Blanche Blanche Blanche, the metamorphosis of a Zach Phillips project I loved to pieces, GDC, delivers lots of good homemade minimal pop pieces ("Heroes of the Microphone" probably being the definitive statement thus far for a few reasons) on their debut tape (pictured) for Night People. The duo seem on the verge of blowing up, Night People are dropping an LP later this year and Pitchfork and Vogue are already drinking the kool-aid. Looking forward to more.
Avant Archive has been all over the map of good shit this year. Take a gander for yourself. Recently Mr. Michael Jantz dropped tapes by Talk West, Bret Schneider and HMS. They're all so different it is hard to rank them.
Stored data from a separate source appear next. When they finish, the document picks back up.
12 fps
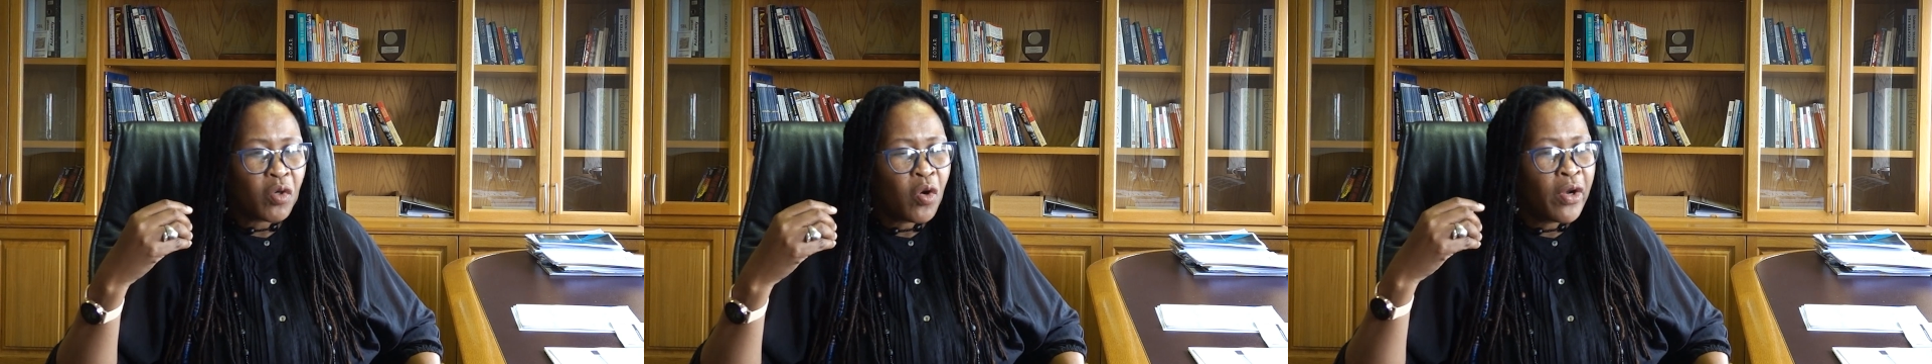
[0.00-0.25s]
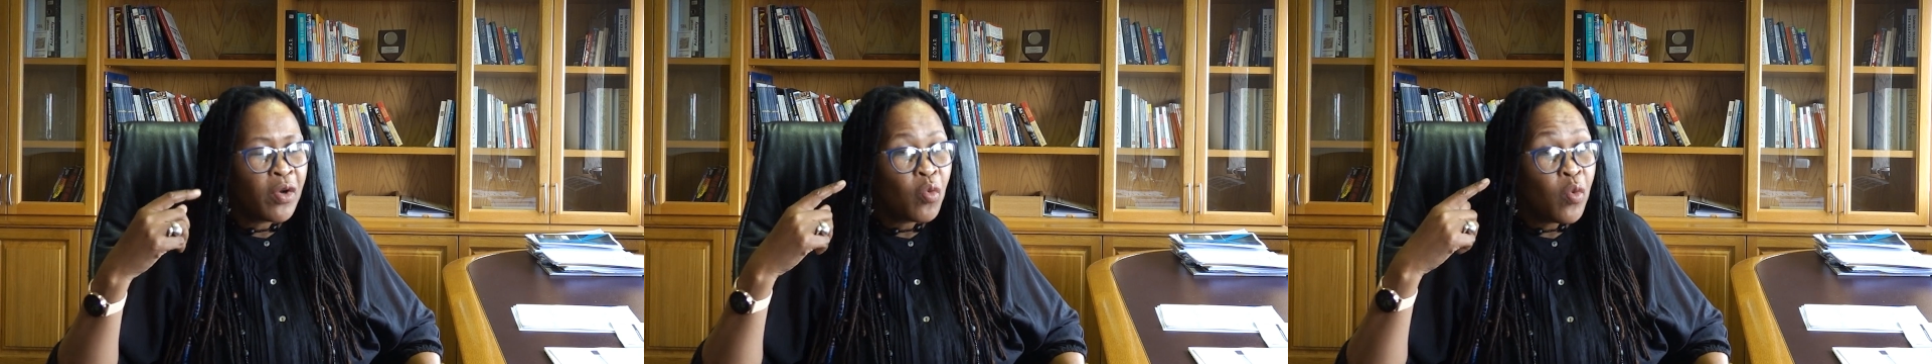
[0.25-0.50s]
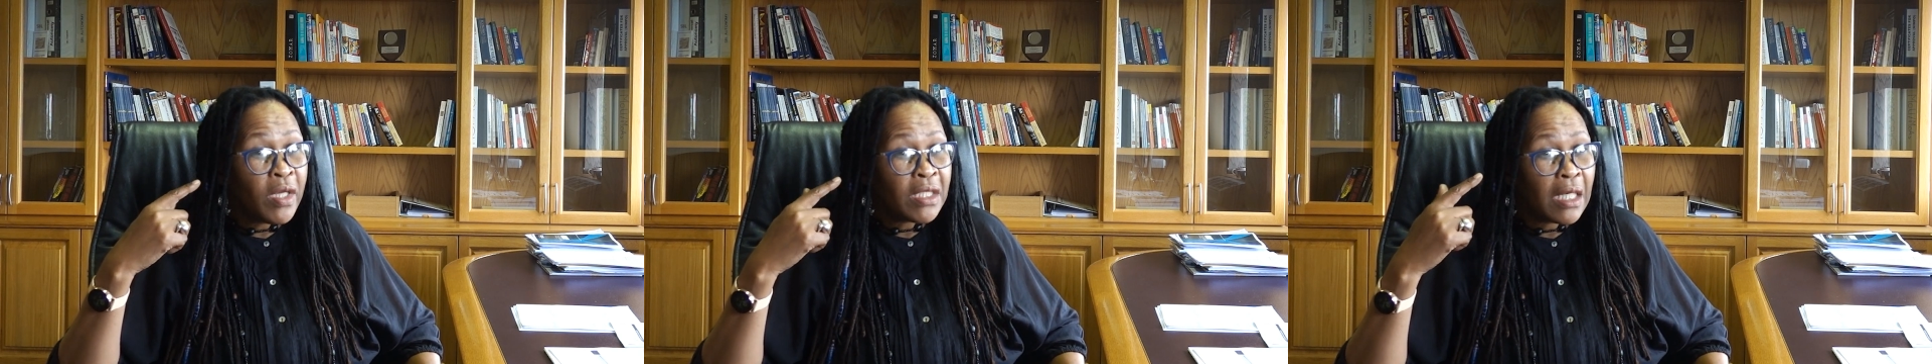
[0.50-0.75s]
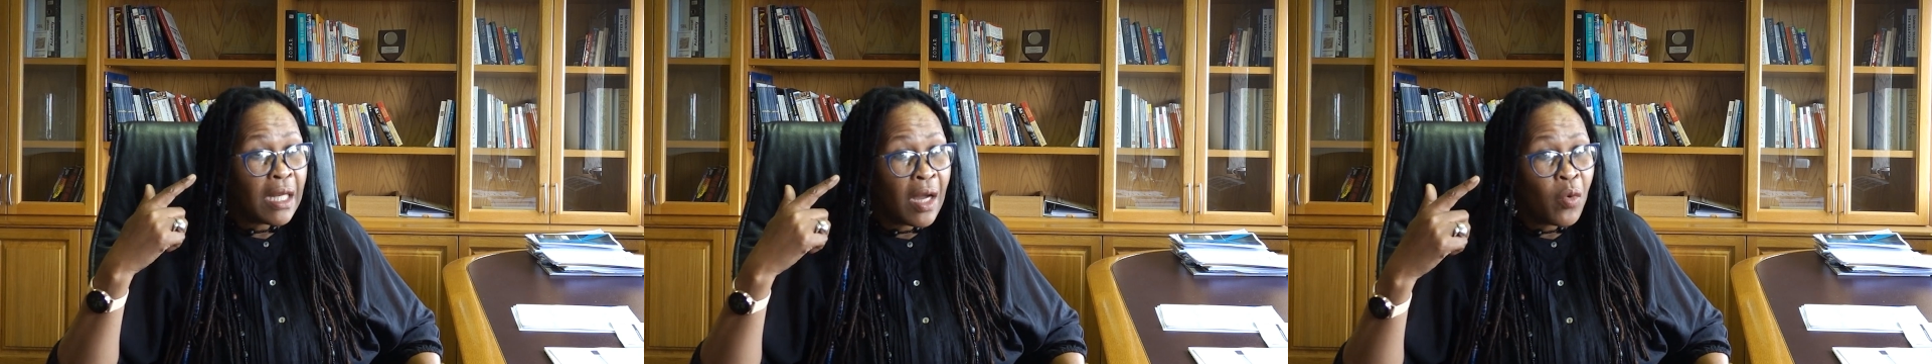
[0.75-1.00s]
on
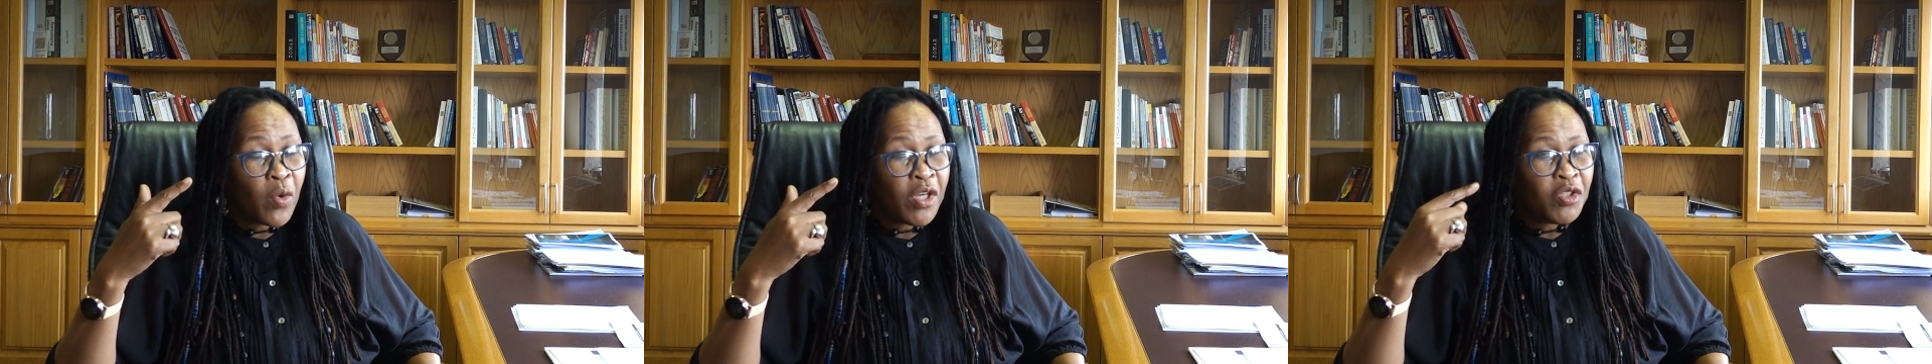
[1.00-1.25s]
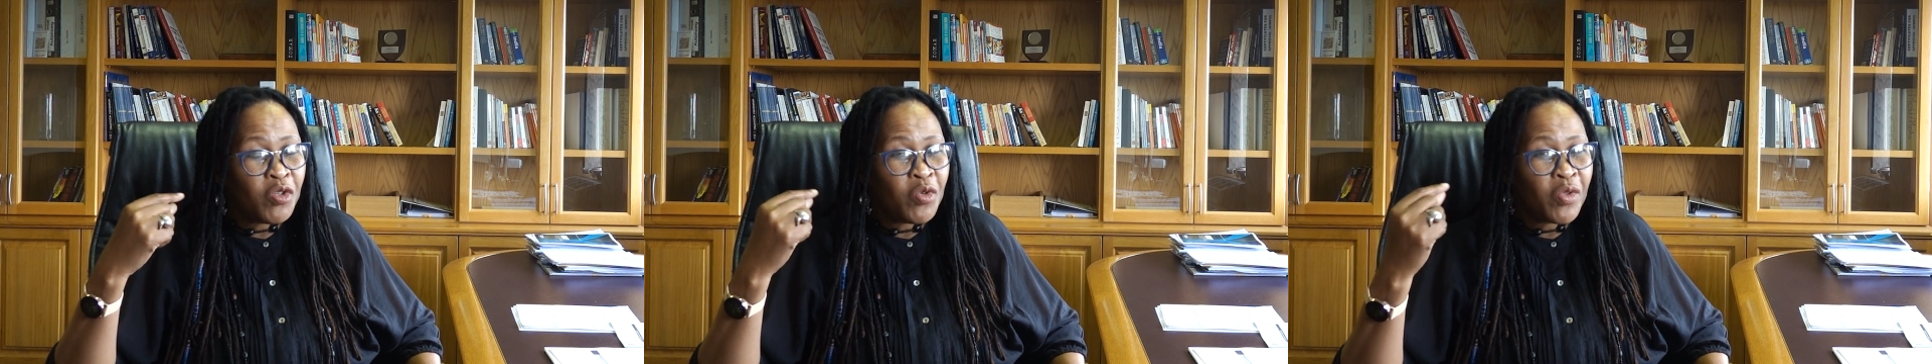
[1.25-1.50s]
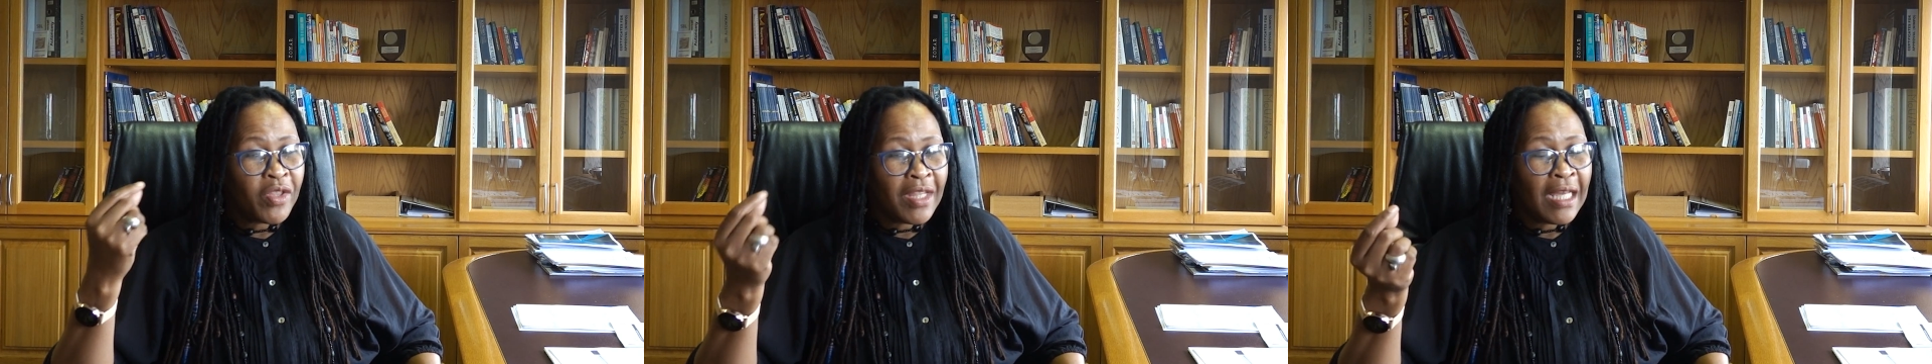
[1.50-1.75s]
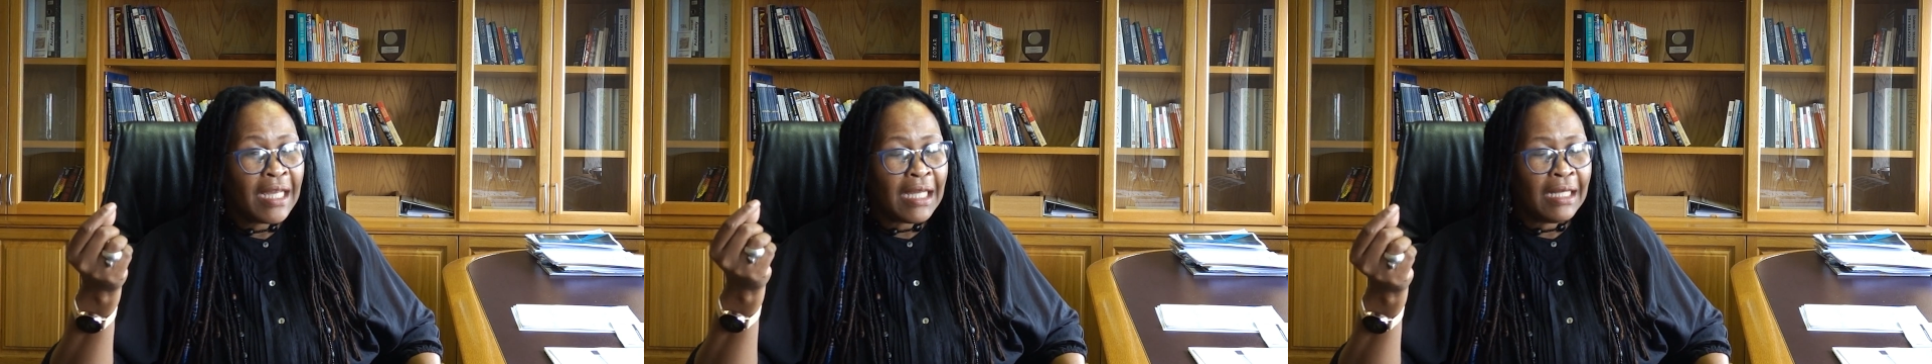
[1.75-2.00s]
which language do you
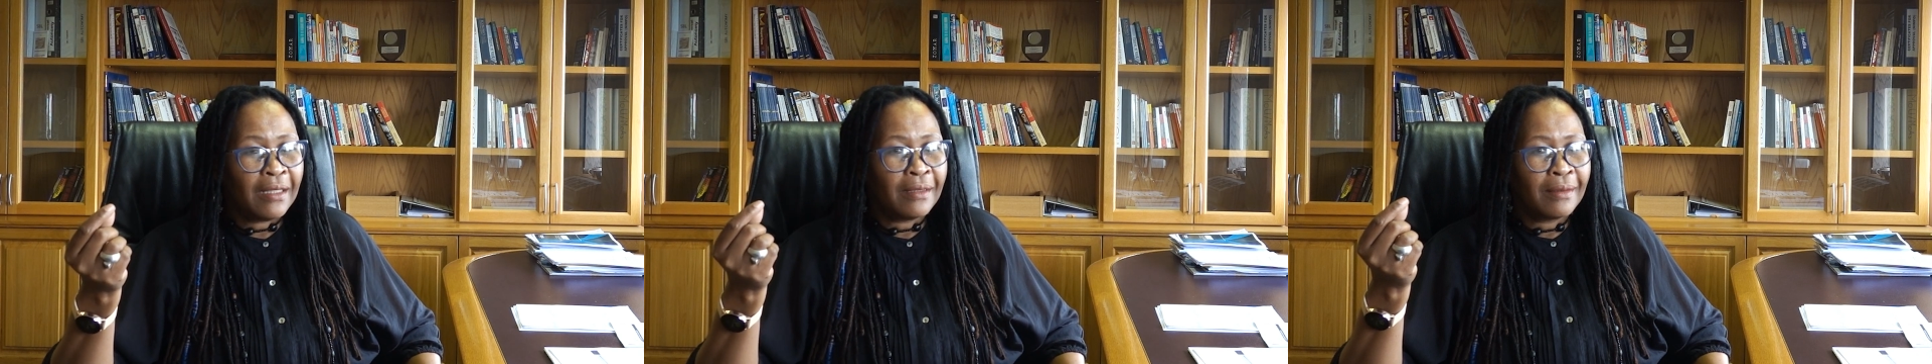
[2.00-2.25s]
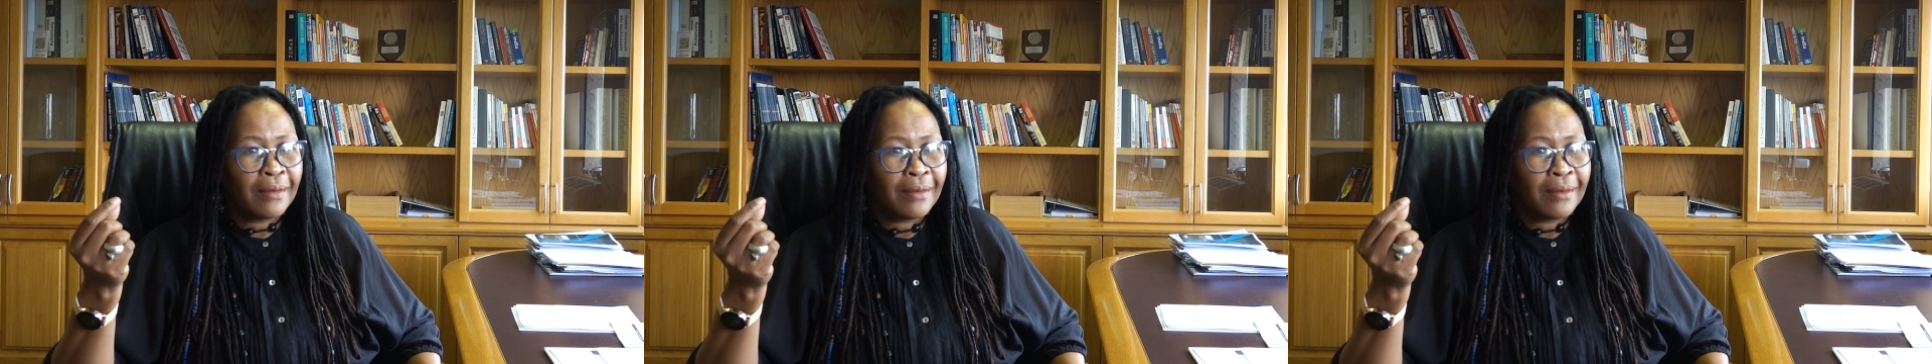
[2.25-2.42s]
think in?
Talk West was initially my favorite with its patient pedal steel meditations but now, I don't know, Schneider's balls-to-wall loopy computerisms are really sticking in my mind and that doesn't even take into account the staggering showmanship of HMS' guitar/synth/drums improvisations. How about you take a listen and tell me for a change?
Seattle-area crew Extraordinary Pigeons and Regosphere (who is PDX-based if I'm not mistaken) just dropped a split cassette via Pigeon Coup International. The last I heard from the X-Pigeons was a Zine/Flexi-lathe which was a short track of harsh, grainy noise derived from an "audio-ization" of the images in the zine. Their side here is a spooky acoustic-drone piece reminding me of the days of 2008 when everyone was high on GHQ. Needless to say it caught me a bit off-guard but I like it. Regosphere contrasts EP's acoustic activities with a nasty wall of noise. Concocted with analog synthesizer and shortwave radio, the two pieces have guts to back up all the noise and sometimes even lock into strange hypnotic places. Nice work.
Also got a weird tape by Chica X on HeWhoCorrupts Inc. who is an eight year-old girl who raps over home-made beats by her pops. That sounds like a gimmick but most of the tracks are pretty sweet such as opener "Da Bank (1, 2 Step)" Chica X is at her finest when she's droppin' lines like "on my malibu bike and I'm feelin' kinda happy" or sneers "It's not that hard to get a library card" and taunts "How's that job at micky dees treatin' you?/Guess you shoulda been hittin the books instead of skippin' school" on stand-out "To the Library..." A couple tracks aren't as strong but overall the tapes a lot of fun.